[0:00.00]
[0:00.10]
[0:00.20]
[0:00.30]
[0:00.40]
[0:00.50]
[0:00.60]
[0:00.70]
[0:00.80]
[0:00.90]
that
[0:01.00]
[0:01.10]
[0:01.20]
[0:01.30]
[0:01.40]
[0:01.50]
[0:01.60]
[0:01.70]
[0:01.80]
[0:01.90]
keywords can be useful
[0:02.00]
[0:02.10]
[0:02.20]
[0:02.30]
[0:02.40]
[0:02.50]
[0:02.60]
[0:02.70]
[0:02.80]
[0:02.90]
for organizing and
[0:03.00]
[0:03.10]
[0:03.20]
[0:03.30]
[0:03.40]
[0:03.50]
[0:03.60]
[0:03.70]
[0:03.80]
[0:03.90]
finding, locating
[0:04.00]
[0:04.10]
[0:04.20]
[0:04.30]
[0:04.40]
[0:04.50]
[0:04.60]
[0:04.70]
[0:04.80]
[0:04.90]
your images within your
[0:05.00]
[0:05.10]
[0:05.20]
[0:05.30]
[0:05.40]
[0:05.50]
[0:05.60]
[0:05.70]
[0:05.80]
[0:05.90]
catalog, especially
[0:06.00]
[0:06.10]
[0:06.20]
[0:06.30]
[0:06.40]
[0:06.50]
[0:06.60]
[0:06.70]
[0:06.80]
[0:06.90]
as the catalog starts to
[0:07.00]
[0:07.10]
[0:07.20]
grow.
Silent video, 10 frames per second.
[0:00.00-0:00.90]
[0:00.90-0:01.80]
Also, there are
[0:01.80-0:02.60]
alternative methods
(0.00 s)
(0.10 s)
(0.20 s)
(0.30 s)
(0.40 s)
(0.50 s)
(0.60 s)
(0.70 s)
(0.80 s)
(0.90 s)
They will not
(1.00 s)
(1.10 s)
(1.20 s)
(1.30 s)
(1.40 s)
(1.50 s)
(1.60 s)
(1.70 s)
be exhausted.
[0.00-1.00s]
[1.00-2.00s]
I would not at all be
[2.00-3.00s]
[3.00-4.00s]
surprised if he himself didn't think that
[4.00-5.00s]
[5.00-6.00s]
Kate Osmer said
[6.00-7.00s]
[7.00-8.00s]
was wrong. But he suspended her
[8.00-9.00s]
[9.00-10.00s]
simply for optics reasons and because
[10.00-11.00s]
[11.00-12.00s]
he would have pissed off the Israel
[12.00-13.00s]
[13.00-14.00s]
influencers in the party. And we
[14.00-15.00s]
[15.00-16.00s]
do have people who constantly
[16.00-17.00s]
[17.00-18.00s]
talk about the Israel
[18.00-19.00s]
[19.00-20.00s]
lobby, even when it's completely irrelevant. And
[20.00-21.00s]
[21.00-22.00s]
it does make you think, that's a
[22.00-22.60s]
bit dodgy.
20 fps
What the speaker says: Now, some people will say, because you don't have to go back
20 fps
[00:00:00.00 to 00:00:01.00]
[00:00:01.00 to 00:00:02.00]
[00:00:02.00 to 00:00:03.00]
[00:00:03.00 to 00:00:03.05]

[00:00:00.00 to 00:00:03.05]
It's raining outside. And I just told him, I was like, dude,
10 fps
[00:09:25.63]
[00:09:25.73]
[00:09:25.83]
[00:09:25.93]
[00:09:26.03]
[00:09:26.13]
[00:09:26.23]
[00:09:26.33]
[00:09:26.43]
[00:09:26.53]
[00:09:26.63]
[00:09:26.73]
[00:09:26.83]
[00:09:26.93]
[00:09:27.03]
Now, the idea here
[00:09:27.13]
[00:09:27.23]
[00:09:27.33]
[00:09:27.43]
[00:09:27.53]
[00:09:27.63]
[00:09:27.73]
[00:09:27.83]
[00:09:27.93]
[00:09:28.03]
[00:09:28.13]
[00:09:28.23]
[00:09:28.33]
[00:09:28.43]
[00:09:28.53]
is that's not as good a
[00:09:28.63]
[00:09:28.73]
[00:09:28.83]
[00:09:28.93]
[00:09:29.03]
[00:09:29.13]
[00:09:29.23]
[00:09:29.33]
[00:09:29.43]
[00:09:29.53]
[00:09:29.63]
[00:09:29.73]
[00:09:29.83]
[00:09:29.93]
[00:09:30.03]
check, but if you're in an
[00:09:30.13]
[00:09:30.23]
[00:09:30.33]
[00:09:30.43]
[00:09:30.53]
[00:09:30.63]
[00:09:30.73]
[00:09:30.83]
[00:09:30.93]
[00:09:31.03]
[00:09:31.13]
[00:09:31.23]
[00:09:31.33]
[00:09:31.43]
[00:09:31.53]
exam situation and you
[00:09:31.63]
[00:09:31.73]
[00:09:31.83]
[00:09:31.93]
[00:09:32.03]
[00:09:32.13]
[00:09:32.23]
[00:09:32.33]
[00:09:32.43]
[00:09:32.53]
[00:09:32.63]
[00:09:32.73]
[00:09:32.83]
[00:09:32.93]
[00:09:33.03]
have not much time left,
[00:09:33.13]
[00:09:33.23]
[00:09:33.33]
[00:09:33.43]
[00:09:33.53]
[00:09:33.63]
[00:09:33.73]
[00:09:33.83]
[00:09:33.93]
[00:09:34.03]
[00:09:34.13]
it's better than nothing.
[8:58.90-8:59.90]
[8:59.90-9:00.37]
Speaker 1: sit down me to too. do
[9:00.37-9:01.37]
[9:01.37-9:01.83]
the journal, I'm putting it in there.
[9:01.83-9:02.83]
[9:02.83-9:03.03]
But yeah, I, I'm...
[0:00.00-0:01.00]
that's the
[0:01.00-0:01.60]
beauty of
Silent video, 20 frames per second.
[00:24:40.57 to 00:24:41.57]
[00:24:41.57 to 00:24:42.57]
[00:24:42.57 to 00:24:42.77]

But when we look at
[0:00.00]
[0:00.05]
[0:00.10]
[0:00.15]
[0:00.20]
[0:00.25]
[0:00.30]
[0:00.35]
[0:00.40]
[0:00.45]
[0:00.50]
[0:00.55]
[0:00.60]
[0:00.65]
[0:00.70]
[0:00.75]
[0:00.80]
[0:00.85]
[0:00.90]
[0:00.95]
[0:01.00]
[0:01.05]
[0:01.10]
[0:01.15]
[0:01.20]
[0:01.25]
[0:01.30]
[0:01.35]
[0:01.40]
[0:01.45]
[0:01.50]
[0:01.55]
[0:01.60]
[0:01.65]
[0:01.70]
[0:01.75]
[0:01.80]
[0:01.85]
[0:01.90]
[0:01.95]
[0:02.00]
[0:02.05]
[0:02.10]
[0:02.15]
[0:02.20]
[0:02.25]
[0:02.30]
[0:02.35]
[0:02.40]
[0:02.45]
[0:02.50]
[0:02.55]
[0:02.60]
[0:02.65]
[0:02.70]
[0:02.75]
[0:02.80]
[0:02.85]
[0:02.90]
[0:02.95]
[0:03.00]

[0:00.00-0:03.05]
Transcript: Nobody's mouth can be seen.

* * * * * * *

INSTRUCTIONS TO FOLLOW
Copy exactly the lines above, from the one containing "[00:09:33.93]" through the very last line.

TASK ANSWER
[00:09:33.93]
[00:09:34.03]
[00:09:34.13]
it's better than nothing.
[8:58.90-8:59.90]
[8:59.90-9:00.37]
Speaker 1: sit down me to too. do
[9:00.37-9:01.37]
[9:01.37-9:01.83]
the journal, I'm putting it in there.
[9:01.83-9:02.83]
[9:02.83-9:03.03]
But yeah, I, I'm...
[0:00.00-0:01.00]
that's the
[0:01.00-0:01.60]
beauty of
Silent video, 20 frames per second.
[00:24:40.57 to 00:24:41.57]
[00:24:41.57 to 00:24:42.57]
[00:24:42.57 to 00:24:42.77]

But when we look at
[0:00.00]
[0:00.05]
[0:00.10]
[0:00.15]
[0:00.20]
[0:00.25]
[0:00.30]
[0:00.35]
[0:00.40]
[0:00.45]
[0:00.50]
[0:00.55]
[0:00.60]
[0:00.65]
[0:00.70]
[0:00.75]
[0:00.80]
[0:00.85]
[0:00.90]
[0:00.95]
[0:01.00]
[0:01.05]
[0:01.10]
[0:01.15]
[0:01.20]
[0:01.25]
[0:01.30]
[0:01.35]
[0:01.40]
[0:01.45]
[0:01.50]
[0:01.55]
[0:01.60]
[0:01.65]
[0:01.70]
[0:01.75]
[0:01.80]
[0:01.85]
[0:01.90]
[0:01.95]
[0:02.00]
[0:02.05]
[0:02.10]
[0:02.15]
[0:02.20]
[0:02.25]
[0:02.30]
[0:02.35]
[0:02.40]
[0:02.45]
[0:02.50]
[0:02.55]
[0:02.60]
[0:02.65]
[0:02.70]
[0:02.75]
[0:02.80]
[0:02.85]
[0:02.90]
[0:02.95]
[0:03.00]

[0:00.00-0:03.05]
Transcript: Nobody's mouth can be seen.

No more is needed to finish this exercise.